William Henry Mauldin was born October 29, 1921 in Mountain Park, New Mexico. Though he did not graduate from high school, he took a correspondence course in cartooning, and later attended the Chicago Academy of Fine Arts. In 1940, just five days before the National Guard was federalized, Bill Mauldin enlisted in the Arizona National Guard. This is truly where his career as the world knows it began. While serving in Oklahoma Mauldin began doing drawings for the Oklahoma City newspaper, and the 45th Division News.
Sergeant Bill Mauldin, K Company, 180th Infantry Regiment, 45th Infantry Division was with the division when it shipped out for combat duty in the European Theater of Operations in 1943, when he was 21. Upon his arrival in Sicily, he joined the Stars & Stripes, while still drawing for the 45th Division News.
 "So I told Company K they'd just have to work out their replacement problem for themselves."
After Ernie Pyle, America's most popular journalist in the Second World War, wrote an article about the work of Mauldin, he was picked up by United Feature Syndicate in 1944 and his cartoons began appearing in newspapers all over the United States. He later recalled that: "I drew pictures for and about the soldiers because I knew what their life was like and understood their gripes. I wanted to make something out of the humorous situations which come up even when you don't think life could be any more miserable."
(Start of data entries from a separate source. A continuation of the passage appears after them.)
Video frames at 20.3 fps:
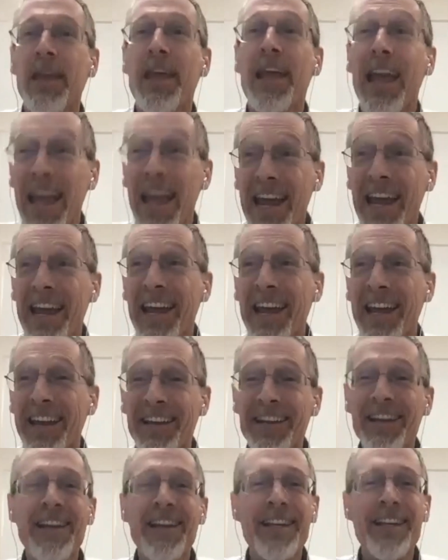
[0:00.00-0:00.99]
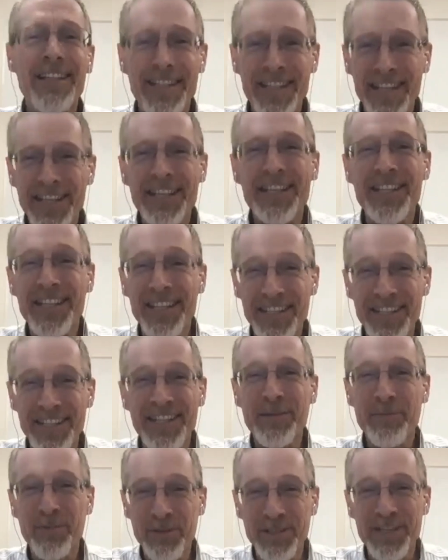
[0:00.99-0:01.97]
And
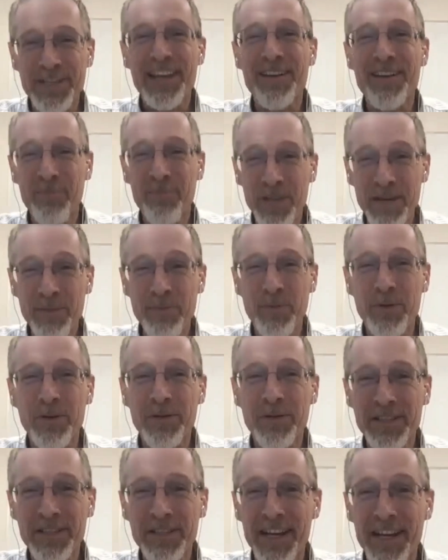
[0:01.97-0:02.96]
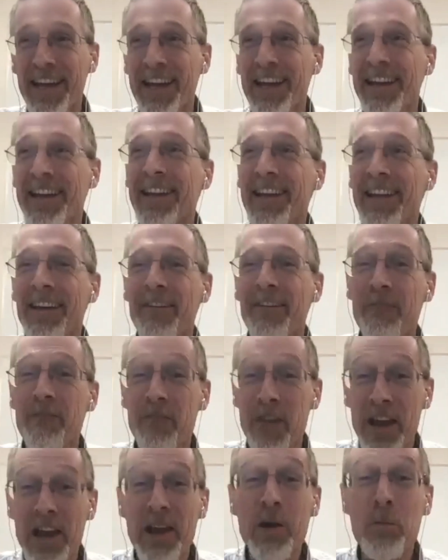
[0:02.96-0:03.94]
66% of people said
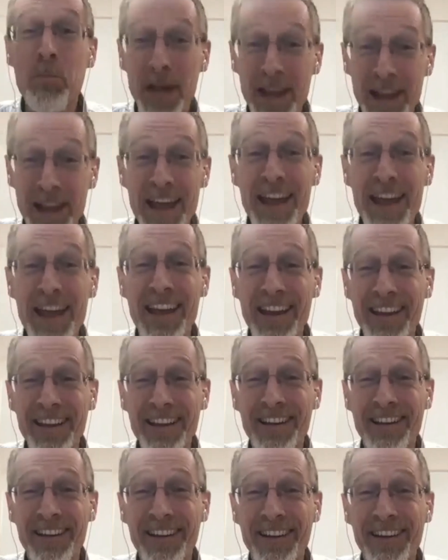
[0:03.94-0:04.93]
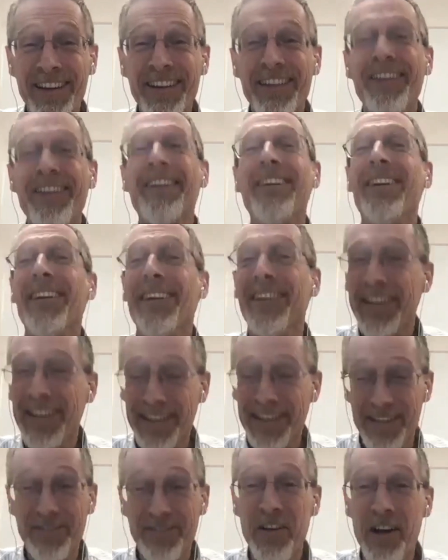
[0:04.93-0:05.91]
fair pay
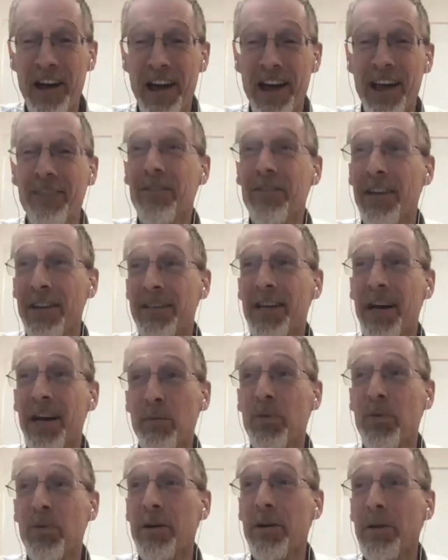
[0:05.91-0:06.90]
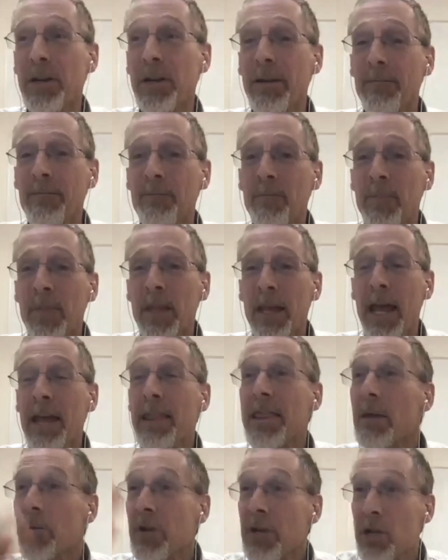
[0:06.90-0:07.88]
is 5, a top priority.
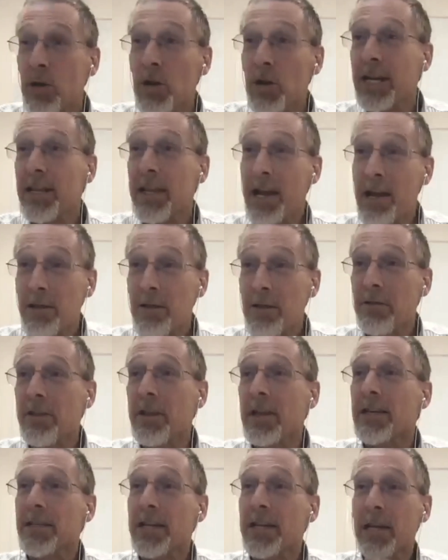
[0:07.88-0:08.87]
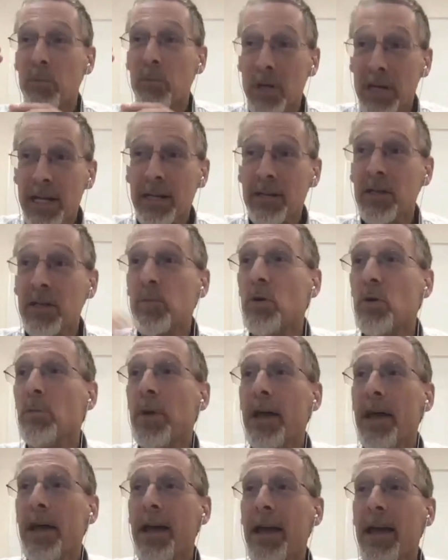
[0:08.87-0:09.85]
And then when you look at the other things like predictable
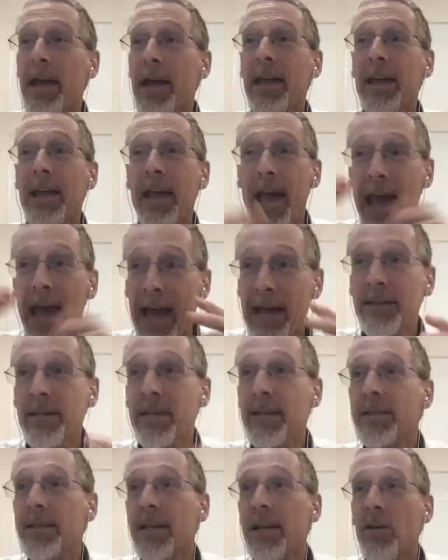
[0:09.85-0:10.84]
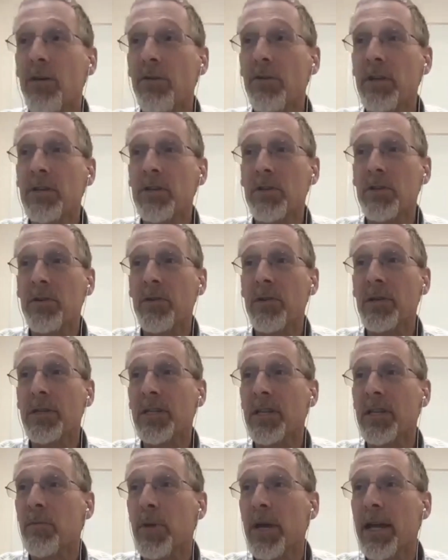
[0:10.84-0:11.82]
pay, access to health
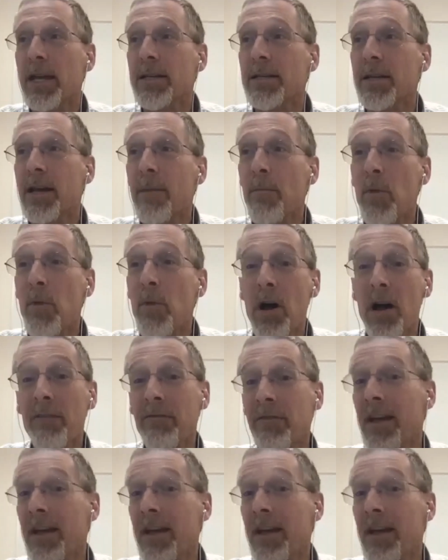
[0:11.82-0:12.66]
insurance and paid time off,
Mauldin earned a Purple Heart at Cassino. He did not spend all of his time cartooning and working for the 45th Division News during the war. He made sure he spent time with K Company, his fellow infantrymen. In fact, around Christmas 1943, while sketching at the front, a small fragment from a German mortar hit his shoulders, as he noted in The Brass Ring, "My only damage was a ringing in my ears and a fragment in my shoulder. It burned like a fury but was very small. The wound hardly bled." When Mauldin received the Purple Heart for his injury he protested that he had "been cut worse sneaking through barbed-wire fences in New Mexico," the aid told him to take the medal, which might get him discharged earlier at the end of the war.
 "Nonsense. S-2 reported that machine gun silenced hours ago. Stop wiggling your fingers at me."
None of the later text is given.